Читать «Карлейль» онлайн - страница 4

Джулиан Саймонс

Карлейль вновь и вновь возвращается к возможности «общественного пожара», но, приписывая эти мысли своему герою, предпочитает не высказываться прямо.

«Таким образом, Тейфельсдрек доволен, что старое, больное общество будет обдуманно сожжено (увы! совершенно иным топливом, чем благовонные деревья), веруя, что оно есть Феникс и что новое, рожденное в небесах, молодое общество восстанет из его пепла? Мы сами, ограниченные обязанностью фиксировать факты, воздержимся от комментариев». Обратим внимание, что в эти годы Карлейль уже пишет свою «Историю Французской революции», где проводится недвусмысленная параллель между предреволюционной «наэлектризованной» Францией и Англией 30-х годов.

Книга «Sartor Resartus» интересна нам еще и тем, что уже в ней были высказаны самые дорогие для Карлейля мысли о значении биографии великих людей: «Биография по природе своей наиболее полезная и приятная из вещей, – пишет Карлейль, – в особенности биография выдающихся личностей». (Напомним, что к этому времени Карлейлем уже была написана его первая биография – «Жизнь Шиллера», 1823—1824.) Поговорив о значении биографий замечательных людей, Карлейль вводит понятие «поклонение героям», этот «краеугольный камень жизненного утеса, на котором могут стоять безопасно все государственные устройства, до самого отдаленного времени». Так впервые формулируется центральное положение общественной философии Карлейля. Он не пишет о нем здесь подробно, хотя и замечает, что в современной жизни, полностью лишенной героического, есть один человек, которому «открылось вечное в его низких и высоких формах». «Я знаю его и называю его – это Гете».

Среди множества вопросов общественных и религиозно-философских Карлейль затронул в романе и вопросы филологические. Интереснейшие рассуждения его о природе языка навеяны трудами немецких лингвистов начала века (вообще немецкие влияния в книге значительны, и Джулиан Саймонс пишет об этом). «Язык называют платьем мысли, – говорит Карлейль – хотя скорее следовало бы сказать: язык есть тело мысли... Что он есть такое, как не метафоры, все еще развивающиеся и цветущие или уже окаменевшие и бесцветные?» Содержательны рассуждения о природе и значении символа, при том, что язык и вся терминология заимствованы Карлейлем опять-таки у немецкого идеализма.
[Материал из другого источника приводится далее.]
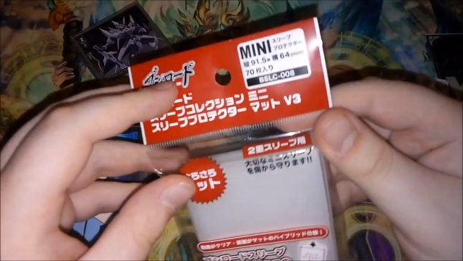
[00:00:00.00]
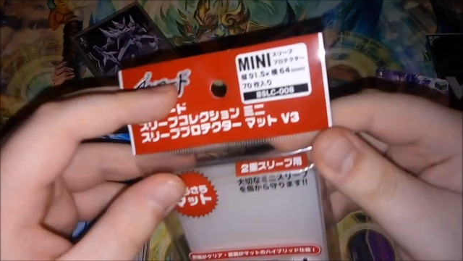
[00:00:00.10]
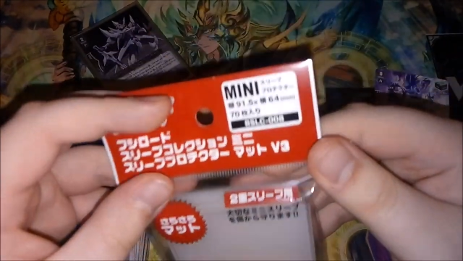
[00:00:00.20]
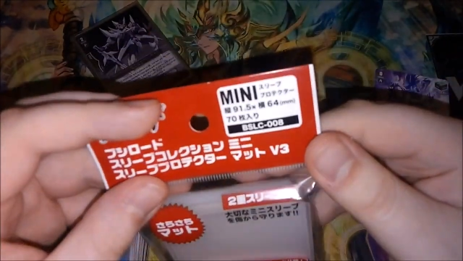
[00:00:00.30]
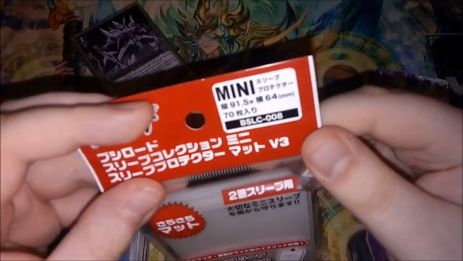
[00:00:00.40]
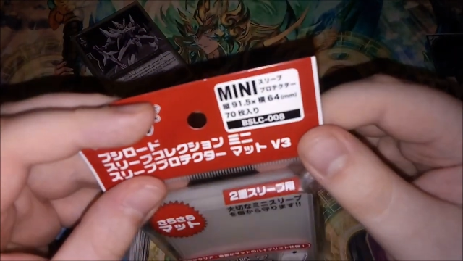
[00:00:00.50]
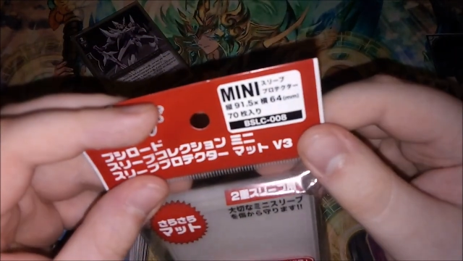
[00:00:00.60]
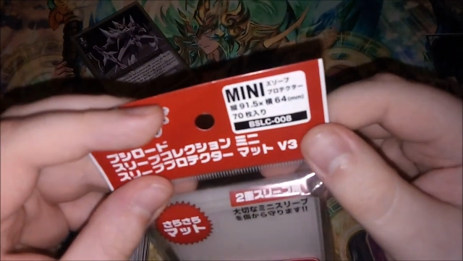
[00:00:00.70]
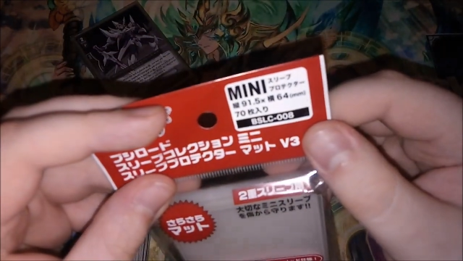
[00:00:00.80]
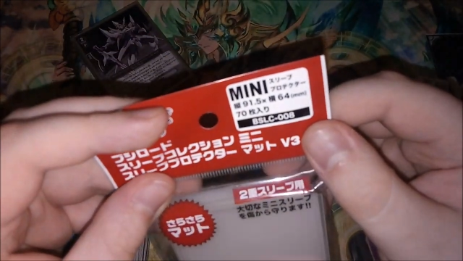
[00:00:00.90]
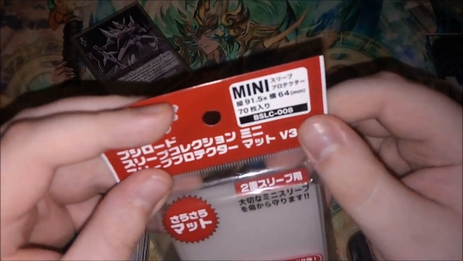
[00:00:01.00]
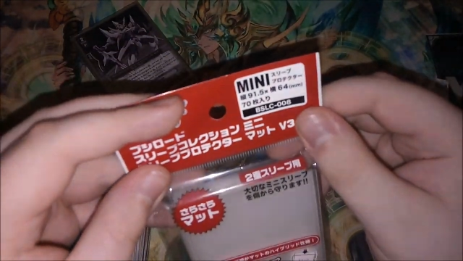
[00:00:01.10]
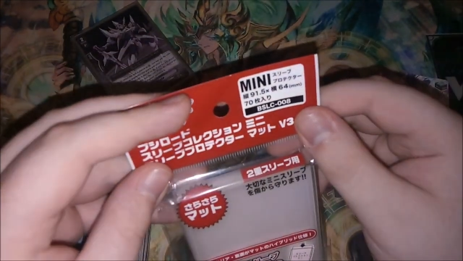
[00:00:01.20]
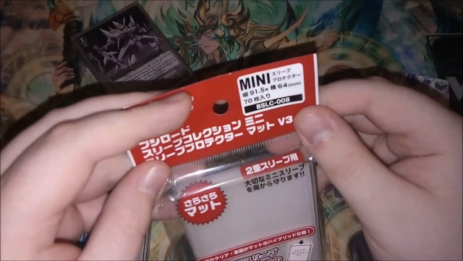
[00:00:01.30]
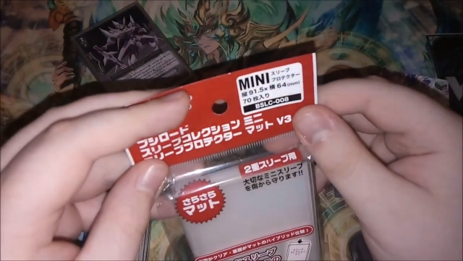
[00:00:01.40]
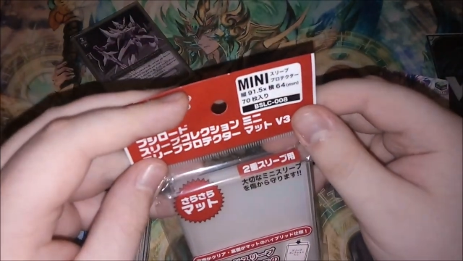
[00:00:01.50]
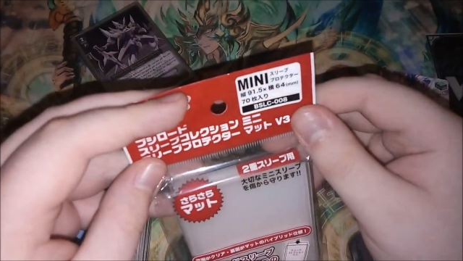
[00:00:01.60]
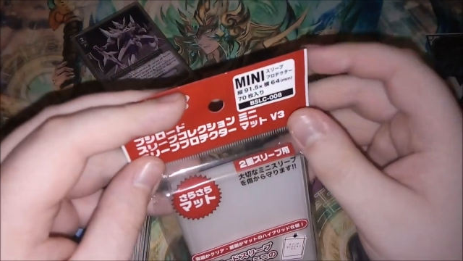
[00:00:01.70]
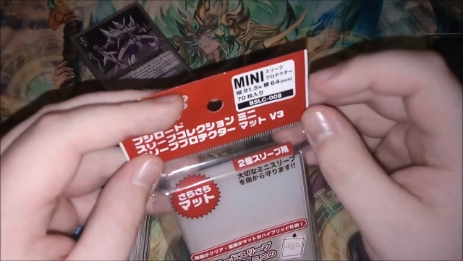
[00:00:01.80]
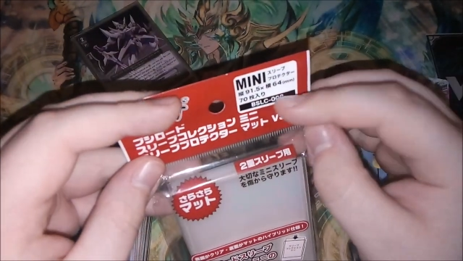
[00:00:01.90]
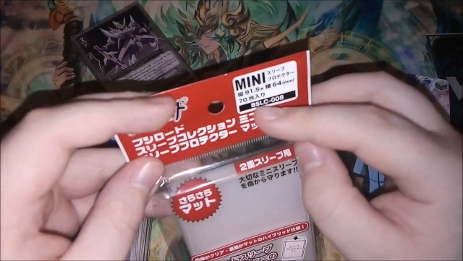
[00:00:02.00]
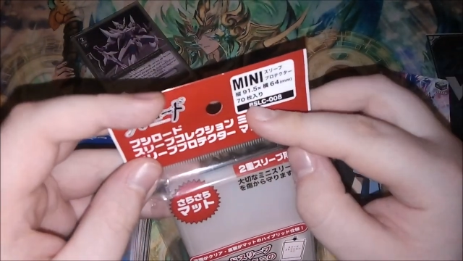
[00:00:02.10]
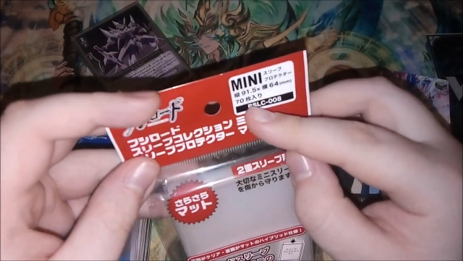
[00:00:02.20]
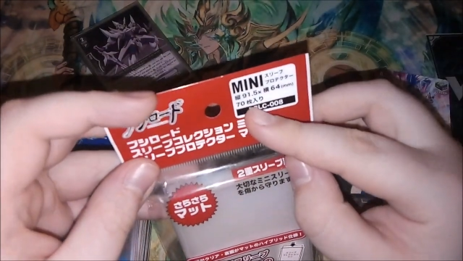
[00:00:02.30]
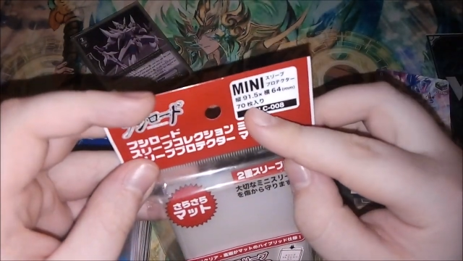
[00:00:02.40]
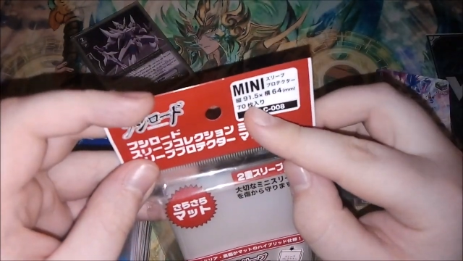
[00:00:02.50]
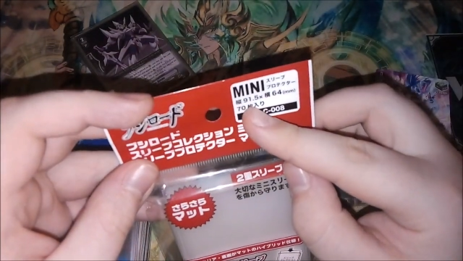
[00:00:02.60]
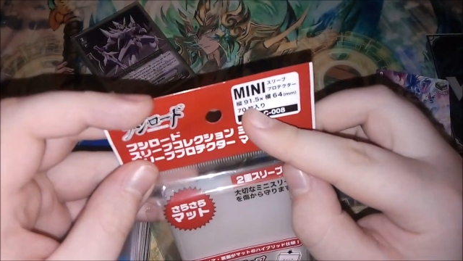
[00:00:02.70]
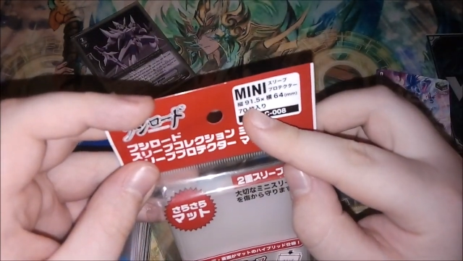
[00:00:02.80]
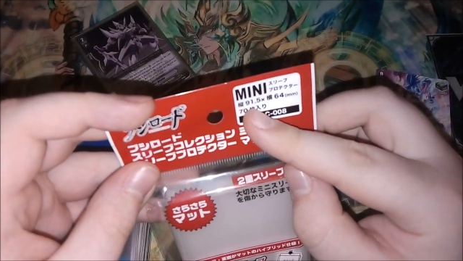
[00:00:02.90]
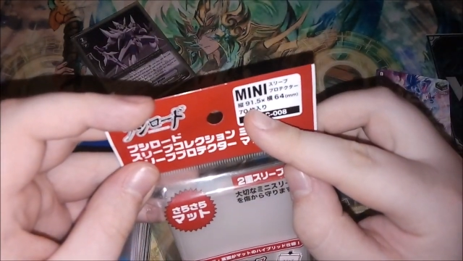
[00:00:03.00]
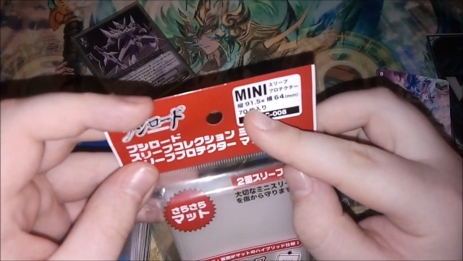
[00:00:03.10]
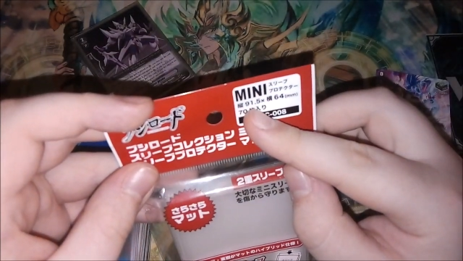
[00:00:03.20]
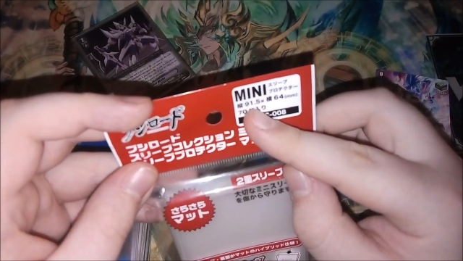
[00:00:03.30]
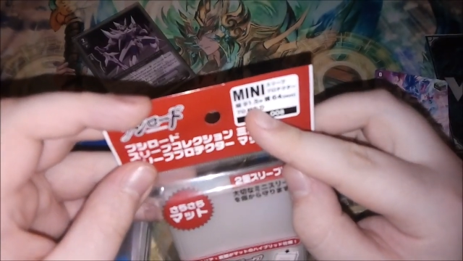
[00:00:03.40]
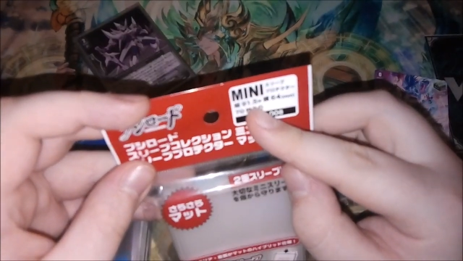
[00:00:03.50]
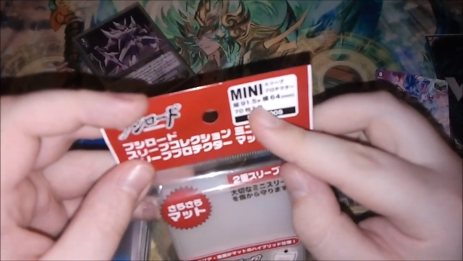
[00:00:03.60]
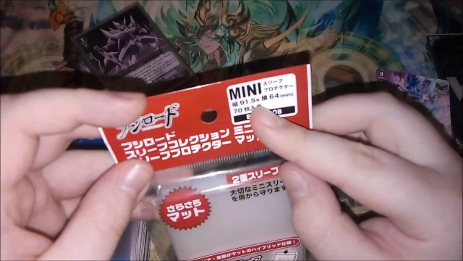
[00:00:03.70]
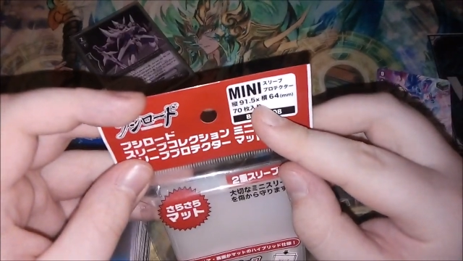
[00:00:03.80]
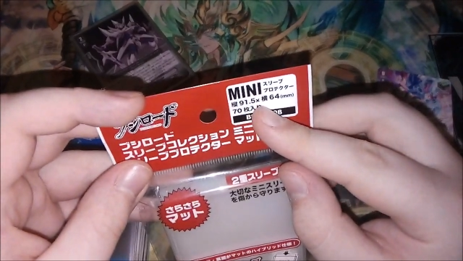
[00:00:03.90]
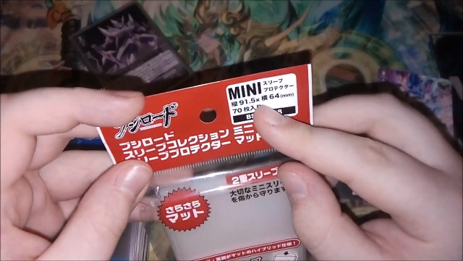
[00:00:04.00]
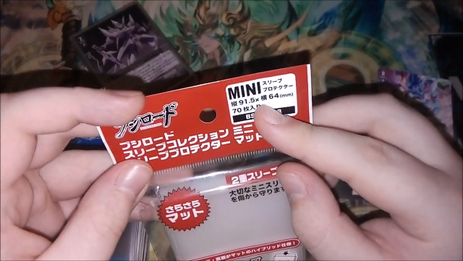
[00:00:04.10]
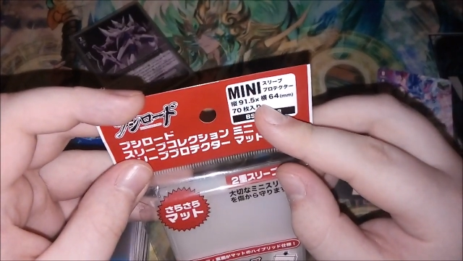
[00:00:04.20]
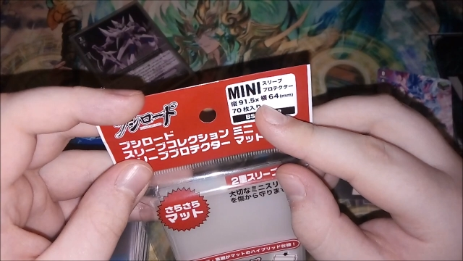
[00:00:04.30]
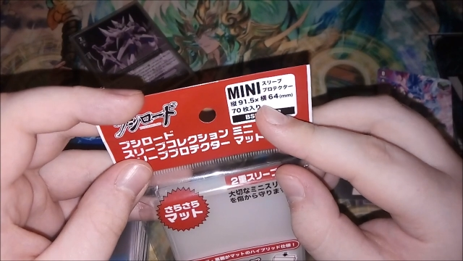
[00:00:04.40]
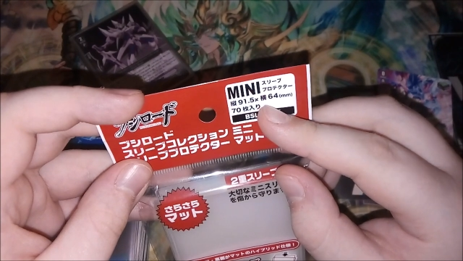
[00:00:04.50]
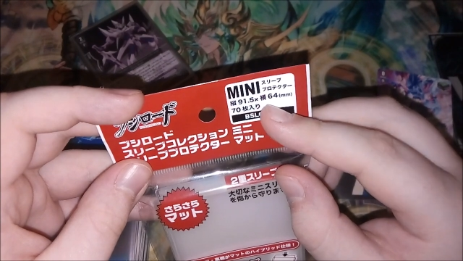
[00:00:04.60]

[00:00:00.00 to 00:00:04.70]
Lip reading: Nobody's mouth can be seen.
«В символе заключается скрытность, но также и откровение: таким образом здесь, с помощью молчанья и с помощью речи, действующих совместно, получается двойное значение... Так во многих нарисованных девизах или простых эмблемах на печатях самая обыкновенная истина приобретает новую выразительность». И далее: «Собственно в символе, в том, что мы можем назвать символом, заключается всегда, более или менее ясно и прямо, некоторое воплощение и откровение Бесконечного. Бесконечное с помощью его сливается с конечным, является видимым и, так сказать, досягаемым».